風景画に留まらず、動物画(京都市動物園に通い詰めていたという)や植物画など、須田の画題は多種にわたっている。本展ではそれらをテーマ別に編集し、展示している。なので同じテーマで40代の作品、50代、60代と見較べやすいのが特徴だ。作品横に付けられたプレートにも、タイトル・制作年とともに作者の年齢がいちいち記載されているから(図録には年齢表記はない)、これはそういう見せ方を意図しているに違いない。
ざっと見渡すに、おおむね「意欲の40代」「熟練の50代」…とでも名付けられるだろうか。
個人的な不満としては、思ったより小さめの絵が多かったこと。スペイン留学時代に、まるで壁画のような巨大な油彩画やフレスコ画も多く見知っていたはずだが、彼自身の作品には巨大サイズの絵が意外なほど少ない。注意してみると、大きな絵はほとんどが40代の作品だ。気力も体力も充実していて、意欲的な試みをどんどんやりたかったのだろうな、というのがよく分かる。
50代の作品群はタッチも落ち着き手堅くなったという印象。
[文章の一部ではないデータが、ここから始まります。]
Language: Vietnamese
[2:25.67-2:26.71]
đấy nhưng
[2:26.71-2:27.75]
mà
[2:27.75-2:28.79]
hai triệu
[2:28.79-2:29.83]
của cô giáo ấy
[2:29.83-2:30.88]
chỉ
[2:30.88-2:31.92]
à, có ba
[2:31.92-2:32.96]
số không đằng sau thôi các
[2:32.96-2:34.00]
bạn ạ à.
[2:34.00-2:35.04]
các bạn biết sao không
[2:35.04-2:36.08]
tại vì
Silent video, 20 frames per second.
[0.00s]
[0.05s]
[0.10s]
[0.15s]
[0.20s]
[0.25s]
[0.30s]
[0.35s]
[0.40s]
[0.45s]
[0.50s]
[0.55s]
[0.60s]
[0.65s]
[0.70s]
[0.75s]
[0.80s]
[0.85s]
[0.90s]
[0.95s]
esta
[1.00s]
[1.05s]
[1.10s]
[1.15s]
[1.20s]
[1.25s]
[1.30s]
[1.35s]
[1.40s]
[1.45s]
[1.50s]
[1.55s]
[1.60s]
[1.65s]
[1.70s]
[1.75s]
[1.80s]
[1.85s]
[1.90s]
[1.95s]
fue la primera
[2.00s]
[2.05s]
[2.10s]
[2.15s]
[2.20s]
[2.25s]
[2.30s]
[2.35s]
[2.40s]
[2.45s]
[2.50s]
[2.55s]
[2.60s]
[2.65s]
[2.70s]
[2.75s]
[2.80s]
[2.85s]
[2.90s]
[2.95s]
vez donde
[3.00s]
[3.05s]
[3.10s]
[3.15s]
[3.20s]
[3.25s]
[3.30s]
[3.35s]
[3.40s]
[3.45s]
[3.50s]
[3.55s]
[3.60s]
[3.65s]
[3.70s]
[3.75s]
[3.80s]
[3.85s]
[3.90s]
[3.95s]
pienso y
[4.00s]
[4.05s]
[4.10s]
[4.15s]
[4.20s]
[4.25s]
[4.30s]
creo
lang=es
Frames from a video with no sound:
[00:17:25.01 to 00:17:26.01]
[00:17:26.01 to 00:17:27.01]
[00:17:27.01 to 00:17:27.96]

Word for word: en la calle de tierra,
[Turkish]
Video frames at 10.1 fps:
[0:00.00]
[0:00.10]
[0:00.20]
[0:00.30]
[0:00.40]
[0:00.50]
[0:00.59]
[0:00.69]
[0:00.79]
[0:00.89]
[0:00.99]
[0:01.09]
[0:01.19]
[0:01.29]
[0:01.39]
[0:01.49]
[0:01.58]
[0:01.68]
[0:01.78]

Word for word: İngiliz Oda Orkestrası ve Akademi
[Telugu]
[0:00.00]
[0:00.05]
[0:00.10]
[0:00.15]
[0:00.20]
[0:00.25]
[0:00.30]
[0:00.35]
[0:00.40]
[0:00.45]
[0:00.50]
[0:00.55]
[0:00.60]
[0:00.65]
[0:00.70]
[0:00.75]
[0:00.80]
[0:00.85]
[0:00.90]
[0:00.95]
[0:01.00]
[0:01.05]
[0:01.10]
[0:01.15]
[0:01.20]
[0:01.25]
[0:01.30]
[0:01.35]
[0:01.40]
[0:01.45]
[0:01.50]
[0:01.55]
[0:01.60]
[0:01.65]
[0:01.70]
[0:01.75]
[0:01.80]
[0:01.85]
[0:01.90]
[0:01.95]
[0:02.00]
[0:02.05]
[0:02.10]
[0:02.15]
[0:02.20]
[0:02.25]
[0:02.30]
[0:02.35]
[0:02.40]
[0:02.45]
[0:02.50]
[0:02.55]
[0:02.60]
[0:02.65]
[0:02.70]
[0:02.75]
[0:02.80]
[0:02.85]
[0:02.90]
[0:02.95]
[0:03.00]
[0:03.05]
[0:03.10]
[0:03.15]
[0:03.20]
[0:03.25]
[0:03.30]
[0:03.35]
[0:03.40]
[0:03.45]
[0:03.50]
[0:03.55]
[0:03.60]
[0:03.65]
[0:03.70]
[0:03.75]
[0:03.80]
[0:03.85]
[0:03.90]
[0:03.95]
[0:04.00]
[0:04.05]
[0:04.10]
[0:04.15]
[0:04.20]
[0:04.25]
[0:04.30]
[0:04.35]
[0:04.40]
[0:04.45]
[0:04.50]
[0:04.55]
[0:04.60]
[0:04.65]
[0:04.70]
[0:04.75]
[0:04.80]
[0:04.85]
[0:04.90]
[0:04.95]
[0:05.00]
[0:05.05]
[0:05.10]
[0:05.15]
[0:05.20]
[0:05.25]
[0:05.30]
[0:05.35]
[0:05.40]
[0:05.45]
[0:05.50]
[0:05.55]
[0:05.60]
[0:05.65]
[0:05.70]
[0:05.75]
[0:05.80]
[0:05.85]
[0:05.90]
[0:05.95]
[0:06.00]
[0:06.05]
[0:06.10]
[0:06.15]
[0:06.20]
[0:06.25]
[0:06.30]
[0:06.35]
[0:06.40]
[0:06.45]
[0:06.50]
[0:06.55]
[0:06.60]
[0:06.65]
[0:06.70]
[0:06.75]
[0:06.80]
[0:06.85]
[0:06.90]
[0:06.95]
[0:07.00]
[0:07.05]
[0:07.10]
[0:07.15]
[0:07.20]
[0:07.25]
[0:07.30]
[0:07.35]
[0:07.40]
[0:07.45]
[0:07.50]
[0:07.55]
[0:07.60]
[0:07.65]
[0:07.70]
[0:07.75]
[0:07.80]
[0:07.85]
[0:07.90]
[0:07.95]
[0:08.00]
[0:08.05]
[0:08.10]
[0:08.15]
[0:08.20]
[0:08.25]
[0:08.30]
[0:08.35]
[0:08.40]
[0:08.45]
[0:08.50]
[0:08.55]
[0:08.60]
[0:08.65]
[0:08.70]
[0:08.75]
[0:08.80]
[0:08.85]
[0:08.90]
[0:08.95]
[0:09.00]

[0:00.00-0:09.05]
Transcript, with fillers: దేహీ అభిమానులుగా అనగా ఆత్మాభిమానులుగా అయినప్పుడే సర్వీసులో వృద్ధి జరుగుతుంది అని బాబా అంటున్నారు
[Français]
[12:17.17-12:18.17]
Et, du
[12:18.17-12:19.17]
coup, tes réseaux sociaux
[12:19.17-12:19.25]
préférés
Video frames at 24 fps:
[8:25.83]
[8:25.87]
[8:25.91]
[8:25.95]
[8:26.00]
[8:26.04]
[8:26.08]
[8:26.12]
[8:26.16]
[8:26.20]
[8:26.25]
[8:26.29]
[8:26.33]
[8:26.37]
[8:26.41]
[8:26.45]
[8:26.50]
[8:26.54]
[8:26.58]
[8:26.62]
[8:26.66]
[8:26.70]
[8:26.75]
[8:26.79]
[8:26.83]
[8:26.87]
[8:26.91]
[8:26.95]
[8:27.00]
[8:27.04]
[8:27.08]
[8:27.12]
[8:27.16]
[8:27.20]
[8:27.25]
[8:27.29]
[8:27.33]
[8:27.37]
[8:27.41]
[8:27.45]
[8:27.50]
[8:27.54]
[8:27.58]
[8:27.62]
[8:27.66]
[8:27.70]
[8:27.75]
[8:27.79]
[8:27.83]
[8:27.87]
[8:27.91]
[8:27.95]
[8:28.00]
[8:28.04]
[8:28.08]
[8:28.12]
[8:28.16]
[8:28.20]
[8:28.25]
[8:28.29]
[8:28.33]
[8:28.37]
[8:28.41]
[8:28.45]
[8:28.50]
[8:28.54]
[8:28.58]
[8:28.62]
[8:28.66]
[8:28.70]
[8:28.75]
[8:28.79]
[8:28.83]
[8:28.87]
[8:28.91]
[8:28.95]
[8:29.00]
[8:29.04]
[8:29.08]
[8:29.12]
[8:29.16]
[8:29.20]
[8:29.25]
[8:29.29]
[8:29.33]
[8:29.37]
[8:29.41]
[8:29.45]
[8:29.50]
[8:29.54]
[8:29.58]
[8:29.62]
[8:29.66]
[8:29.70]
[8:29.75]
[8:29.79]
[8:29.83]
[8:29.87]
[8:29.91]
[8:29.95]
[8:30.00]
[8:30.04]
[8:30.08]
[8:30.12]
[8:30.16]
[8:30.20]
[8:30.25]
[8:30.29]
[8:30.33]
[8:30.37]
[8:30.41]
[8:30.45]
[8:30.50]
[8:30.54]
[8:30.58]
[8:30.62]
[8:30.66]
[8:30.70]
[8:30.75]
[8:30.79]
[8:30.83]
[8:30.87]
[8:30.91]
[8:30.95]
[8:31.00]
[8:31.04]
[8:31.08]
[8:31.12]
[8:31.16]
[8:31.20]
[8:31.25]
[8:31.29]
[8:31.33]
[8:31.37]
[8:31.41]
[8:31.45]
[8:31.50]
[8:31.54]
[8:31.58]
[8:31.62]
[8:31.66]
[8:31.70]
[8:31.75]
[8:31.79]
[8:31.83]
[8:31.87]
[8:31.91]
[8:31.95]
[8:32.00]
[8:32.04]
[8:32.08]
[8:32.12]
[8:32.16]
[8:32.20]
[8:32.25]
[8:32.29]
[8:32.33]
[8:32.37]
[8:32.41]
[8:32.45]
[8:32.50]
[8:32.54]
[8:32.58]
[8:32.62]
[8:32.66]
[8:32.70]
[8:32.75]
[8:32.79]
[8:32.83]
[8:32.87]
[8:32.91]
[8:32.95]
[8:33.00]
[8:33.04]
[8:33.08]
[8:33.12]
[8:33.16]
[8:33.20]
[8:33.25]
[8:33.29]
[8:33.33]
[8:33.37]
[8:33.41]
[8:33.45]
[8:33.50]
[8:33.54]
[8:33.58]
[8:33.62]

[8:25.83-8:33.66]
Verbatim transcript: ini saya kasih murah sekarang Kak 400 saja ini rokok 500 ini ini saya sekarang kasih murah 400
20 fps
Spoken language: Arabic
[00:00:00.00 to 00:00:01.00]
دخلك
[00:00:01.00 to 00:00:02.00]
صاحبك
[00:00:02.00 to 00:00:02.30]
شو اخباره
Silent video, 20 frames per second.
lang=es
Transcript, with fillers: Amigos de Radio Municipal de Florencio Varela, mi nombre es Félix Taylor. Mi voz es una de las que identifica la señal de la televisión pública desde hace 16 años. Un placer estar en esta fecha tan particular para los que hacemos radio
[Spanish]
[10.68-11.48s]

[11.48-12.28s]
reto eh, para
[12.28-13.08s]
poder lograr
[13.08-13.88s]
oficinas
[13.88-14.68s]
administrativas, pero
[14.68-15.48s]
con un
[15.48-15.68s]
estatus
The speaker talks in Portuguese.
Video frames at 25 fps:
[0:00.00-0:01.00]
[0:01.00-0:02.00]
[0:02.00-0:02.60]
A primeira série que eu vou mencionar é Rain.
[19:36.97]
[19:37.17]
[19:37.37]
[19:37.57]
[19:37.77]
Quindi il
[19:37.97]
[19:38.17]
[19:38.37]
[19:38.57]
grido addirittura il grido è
今回の回顧展のようにまとめて見せられるとその面白みもわかるけど、団体展などで一作品だけ展示されていたら、地味すぎてスルーしてしまう気がする。
堅実だがさして面白みのない画面がもう一度活気づくのは60代、それも後半になってから。「ふっきれた最晩年」とでも言おうか。ふたたび年譜によれば、1957年、66歳のときに吐血し、入院。以後70歳で亡くなるまで病床にあったという。病室に特製の画架をしつらえて絵を描き続けていた。そういう事実は帰宅して図録を見てから知ったのだけど、会場でもとくに目を惹かれたのが64、5歳以降の作品群だった。タッチがどんどん激しく荒くなり、具象なのか抽象なのかはたまたシュールレアリスムなのか、なんだかよくわからない絵が増える。もう大きなサイズの絵など描きたくても物理的に無理ではあるけど、その分、密度が高い。小さな画面だからこそ可能だったのだろう、隅々まで躍動するマチエールが目を離さない(『るりみつどり』1956年、『偶感』1958年、など)。
同じ須田つながりで——というわけでもないけれど、たとえば須田剋太(1906-1990)の場合は、いちど完全に抽象画の世界に入り込み、そこから抜け出すことで自由を得た。国太郎同様、剋太の作品もマチエールがとても魅力的なんだけど、国太郎の場合は具象画——彼ならではのリアリズムだけをひたすら突き詰めて、その果てにほとんど抽象画のような領域に達した。どちらがいい悪いという話ではない。結果として両大家とも、画面に刻まれた筆あとのひとつひとつは、いつまでも眺めて飽きない魅力がある。
ただ、その意味では、本展の多くがガラスケース入りの展示だったのは非常に残念だった。ディテールを追いたくてもガラス越しだとよくわからないからだ。作品保護とかいろいろ理由はあるんだろうけど、見づらいことはなはだしいのはどうにかならないものか。無反射素材のガラスってないのかなあ。
もうひとつ、筆跡の確認という点ではスケッチブックもたいへん楽しかった。素早いデッサン、クロッキーのたぐいだが、鉛筆の一本一本を追っていくだけで時間があっという間に過ぎてしまう。スケッチなんかは図録でもおまけのような小さな扱いになりがちなので、こうして実物を眺められたのはなによりだった。